**What needs to be done**
Starting with the first line and ending with the one that holds "[2:56.23-2:56.63]", retype the entries exactly.

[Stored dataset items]
◆ ◆ ◆
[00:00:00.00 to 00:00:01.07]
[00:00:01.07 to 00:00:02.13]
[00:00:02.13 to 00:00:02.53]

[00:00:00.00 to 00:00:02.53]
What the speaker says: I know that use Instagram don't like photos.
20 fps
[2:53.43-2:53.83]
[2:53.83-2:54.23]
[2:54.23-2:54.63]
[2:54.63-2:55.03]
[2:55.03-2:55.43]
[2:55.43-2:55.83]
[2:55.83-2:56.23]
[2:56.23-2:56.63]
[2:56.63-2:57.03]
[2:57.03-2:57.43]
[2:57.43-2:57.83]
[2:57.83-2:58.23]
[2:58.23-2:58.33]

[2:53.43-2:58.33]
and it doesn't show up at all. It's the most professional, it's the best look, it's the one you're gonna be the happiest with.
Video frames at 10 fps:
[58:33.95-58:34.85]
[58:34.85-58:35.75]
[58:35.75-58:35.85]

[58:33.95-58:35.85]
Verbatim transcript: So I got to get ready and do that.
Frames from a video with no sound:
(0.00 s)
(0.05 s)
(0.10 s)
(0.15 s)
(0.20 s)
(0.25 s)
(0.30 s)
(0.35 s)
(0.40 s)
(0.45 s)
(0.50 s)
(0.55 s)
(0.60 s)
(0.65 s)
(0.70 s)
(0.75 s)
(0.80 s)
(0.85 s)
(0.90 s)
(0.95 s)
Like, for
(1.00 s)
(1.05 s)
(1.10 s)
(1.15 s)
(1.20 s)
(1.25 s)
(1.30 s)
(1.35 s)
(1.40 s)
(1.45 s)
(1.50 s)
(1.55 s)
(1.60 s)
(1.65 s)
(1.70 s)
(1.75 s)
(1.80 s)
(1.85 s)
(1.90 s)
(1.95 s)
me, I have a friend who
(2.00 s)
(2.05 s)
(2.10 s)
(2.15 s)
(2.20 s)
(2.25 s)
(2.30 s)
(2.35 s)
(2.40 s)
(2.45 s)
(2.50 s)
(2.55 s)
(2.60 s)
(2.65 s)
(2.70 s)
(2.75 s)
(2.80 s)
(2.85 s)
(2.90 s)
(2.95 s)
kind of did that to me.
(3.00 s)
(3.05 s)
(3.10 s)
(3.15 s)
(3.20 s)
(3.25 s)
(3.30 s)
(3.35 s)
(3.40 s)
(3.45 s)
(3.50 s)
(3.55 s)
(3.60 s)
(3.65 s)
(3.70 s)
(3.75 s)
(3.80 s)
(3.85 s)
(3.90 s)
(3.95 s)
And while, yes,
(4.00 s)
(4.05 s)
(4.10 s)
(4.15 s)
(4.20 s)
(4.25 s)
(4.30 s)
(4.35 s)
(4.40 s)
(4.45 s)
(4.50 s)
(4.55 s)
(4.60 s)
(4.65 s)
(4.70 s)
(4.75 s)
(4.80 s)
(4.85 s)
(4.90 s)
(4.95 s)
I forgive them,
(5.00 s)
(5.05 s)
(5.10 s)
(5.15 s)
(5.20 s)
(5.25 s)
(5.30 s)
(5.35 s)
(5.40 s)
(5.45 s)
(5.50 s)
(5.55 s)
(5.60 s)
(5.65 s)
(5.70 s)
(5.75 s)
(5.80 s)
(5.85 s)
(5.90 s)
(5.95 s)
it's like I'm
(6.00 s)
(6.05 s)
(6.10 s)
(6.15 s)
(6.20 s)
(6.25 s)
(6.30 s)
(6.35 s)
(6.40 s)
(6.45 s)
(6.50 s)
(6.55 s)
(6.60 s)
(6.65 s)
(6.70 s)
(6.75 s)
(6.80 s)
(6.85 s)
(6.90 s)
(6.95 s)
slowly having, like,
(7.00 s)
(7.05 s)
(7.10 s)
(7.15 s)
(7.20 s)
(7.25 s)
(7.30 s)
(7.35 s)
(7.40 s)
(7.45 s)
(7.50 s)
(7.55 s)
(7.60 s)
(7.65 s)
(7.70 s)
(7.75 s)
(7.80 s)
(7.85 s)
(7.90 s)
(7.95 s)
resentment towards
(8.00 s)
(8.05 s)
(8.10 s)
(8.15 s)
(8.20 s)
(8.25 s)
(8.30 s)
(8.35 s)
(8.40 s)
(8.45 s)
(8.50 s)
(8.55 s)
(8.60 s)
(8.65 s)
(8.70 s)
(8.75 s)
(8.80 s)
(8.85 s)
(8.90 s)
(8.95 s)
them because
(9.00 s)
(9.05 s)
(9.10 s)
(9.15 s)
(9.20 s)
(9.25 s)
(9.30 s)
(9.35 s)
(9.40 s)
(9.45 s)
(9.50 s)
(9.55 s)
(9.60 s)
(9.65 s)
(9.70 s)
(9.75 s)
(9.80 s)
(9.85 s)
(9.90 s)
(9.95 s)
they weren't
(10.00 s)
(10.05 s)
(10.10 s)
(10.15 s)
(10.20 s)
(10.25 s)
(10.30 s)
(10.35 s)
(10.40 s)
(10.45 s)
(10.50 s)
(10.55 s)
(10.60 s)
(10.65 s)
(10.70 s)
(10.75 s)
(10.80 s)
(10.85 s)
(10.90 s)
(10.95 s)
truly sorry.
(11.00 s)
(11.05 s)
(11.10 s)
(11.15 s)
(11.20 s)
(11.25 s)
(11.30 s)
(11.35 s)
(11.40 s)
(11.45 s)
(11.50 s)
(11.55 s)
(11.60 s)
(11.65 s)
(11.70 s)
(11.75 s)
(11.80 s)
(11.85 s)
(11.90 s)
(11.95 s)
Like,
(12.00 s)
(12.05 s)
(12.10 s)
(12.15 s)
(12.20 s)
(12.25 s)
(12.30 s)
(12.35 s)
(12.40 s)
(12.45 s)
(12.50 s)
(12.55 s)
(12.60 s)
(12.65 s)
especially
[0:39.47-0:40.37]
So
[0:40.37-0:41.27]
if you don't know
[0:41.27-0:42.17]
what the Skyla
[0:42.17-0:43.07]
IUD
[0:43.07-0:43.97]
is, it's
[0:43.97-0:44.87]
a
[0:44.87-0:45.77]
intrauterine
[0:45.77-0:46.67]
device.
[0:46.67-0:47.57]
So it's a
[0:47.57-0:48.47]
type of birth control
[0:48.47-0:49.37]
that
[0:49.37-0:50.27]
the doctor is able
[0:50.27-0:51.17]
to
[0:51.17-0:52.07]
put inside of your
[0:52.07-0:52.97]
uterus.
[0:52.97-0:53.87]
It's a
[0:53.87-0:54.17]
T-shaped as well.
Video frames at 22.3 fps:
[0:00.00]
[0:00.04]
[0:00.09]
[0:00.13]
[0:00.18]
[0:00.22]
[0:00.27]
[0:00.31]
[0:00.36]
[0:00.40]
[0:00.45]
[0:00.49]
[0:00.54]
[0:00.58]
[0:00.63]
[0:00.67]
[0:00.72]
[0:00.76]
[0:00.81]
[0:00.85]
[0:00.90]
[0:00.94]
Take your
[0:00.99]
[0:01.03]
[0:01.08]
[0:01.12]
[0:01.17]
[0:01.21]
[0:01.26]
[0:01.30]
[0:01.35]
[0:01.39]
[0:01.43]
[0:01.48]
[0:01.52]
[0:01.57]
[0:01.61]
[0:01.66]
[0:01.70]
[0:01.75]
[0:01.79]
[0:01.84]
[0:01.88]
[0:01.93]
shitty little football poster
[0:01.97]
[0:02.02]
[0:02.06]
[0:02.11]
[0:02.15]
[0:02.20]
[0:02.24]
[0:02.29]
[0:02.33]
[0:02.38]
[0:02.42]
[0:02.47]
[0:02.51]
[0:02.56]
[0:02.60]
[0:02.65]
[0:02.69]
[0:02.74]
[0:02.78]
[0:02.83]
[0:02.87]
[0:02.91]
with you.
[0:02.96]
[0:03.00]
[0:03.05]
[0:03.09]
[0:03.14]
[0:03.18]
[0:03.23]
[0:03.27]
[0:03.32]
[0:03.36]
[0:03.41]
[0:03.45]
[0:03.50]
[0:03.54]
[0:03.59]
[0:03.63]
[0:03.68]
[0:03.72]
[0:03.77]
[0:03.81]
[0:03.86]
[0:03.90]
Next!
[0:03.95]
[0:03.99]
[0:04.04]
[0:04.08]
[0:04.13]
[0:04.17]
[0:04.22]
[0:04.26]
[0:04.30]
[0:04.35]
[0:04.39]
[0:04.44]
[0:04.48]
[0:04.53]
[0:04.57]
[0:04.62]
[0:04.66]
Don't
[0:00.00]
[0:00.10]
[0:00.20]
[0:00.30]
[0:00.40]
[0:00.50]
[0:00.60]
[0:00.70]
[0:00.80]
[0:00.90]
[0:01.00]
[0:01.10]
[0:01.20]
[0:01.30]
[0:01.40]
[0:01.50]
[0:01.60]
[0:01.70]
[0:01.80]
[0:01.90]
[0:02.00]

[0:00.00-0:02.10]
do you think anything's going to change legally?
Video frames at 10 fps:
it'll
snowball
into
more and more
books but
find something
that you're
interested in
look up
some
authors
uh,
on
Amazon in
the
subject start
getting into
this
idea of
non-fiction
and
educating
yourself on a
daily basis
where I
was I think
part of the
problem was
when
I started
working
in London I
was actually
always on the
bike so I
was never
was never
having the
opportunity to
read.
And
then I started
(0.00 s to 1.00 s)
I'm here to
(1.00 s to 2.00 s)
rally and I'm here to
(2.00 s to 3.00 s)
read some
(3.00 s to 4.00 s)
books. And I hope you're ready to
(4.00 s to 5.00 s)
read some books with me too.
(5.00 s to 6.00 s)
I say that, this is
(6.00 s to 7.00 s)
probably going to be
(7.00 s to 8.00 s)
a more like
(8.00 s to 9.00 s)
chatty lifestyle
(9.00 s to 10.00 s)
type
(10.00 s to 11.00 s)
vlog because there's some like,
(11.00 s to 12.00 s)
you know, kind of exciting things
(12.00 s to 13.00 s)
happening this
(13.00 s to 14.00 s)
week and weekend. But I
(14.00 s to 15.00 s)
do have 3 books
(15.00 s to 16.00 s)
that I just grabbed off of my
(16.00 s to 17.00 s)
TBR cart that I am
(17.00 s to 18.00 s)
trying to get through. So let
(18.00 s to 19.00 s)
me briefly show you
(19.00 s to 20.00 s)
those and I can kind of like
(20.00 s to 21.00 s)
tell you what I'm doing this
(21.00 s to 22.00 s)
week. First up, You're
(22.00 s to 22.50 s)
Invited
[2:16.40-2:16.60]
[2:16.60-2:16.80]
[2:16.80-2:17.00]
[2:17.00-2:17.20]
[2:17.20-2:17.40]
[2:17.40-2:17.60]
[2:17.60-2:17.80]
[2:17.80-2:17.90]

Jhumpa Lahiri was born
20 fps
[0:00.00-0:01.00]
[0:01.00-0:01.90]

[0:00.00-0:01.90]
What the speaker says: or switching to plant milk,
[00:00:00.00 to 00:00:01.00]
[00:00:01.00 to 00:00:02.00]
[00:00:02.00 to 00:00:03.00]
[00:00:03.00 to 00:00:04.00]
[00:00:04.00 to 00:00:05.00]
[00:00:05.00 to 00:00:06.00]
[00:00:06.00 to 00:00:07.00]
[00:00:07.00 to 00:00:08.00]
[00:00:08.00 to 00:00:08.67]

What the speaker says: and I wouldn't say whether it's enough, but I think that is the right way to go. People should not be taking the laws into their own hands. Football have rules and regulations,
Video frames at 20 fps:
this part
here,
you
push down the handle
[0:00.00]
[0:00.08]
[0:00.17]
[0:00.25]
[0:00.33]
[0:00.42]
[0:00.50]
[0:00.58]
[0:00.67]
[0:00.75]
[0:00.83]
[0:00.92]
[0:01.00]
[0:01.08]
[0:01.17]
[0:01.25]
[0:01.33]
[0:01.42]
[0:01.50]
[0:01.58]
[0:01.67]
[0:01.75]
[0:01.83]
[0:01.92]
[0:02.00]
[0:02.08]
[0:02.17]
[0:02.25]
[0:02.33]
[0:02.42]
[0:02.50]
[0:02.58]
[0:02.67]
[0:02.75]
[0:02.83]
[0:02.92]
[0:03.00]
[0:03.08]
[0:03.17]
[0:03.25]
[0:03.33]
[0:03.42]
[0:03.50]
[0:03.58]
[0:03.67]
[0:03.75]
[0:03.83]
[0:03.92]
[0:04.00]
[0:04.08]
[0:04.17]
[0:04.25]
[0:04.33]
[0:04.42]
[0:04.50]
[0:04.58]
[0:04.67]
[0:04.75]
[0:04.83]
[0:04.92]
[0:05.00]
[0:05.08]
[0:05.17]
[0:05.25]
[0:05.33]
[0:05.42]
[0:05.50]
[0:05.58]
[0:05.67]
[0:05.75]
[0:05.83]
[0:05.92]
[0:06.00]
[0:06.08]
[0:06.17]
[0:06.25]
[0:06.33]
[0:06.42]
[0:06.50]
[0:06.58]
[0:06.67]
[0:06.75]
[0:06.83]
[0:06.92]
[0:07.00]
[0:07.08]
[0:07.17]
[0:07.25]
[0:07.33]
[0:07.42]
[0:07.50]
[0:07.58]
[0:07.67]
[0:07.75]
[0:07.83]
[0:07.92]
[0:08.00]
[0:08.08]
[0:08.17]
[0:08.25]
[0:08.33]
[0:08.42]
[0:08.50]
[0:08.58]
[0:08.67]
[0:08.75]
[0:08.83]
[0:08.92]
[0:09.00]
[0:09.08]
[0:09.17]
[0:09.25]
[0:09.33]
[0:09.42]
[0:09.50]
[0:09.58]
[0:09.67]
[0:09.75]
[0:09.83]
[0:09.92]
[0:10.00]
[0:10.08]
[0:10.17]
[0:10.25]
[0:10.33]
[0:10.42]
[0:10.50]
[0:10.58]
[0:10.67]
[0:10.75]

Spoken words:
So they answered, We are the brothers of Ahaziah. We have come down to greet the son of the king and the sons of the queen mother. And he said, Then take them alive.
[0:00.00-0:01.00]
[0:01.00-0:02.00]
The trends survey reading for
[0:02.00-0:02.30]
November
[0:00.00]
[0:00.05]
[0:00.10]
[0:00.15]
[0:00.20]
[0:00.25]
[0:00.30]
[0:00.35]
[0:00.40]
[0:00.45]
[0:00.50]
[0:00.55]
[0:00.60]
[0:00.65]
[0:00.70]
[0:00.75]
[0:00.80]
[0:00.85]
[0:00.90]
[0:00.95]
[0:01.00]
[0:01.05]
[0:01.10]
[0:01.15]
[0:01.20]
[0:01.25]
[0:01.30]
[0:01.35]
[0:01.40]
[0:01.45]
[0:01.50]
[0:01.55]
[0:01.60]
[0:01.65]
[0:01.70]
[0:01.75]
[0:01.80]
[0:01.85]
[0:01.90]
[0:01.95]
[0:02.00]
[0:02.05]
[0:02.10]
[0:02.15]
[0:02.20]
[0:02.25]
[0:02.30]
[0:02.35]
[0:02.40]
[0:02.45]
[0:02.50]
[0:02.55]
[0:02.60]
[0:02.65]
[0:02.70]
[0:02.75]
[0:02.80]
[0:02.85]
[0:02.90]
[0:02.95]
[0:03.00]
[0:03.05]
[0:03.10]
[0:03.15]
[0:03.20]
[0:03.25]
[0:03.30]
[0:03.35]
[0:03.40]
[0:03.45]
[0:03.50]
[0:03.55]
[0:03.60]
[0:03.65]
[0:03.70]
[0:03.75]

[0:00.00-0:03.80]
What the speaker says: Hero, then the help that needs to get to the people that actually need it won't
◆ ◆ ◆
**Exercise result**
[00:00:00.00 to 00:00:01.07]
[00:00:01.07 to 00:00:02.13]
[00:00:02.13 to 00:00:02.53]

[00:00:00.00 to 00:00:02.53]
What the speaker says: I know that use Instagram don't like photos.
20 fps
[2:53.43-2:53.83]
[2:53.83-2:54.23]
[2:54.23-2:54.63]
[2:54.63-2:55.03]
[2:55.03-2:55.43]
[2:55.43-2:55.83]
[2:55.83-2:56.23]
[2:56.23-2:56.63]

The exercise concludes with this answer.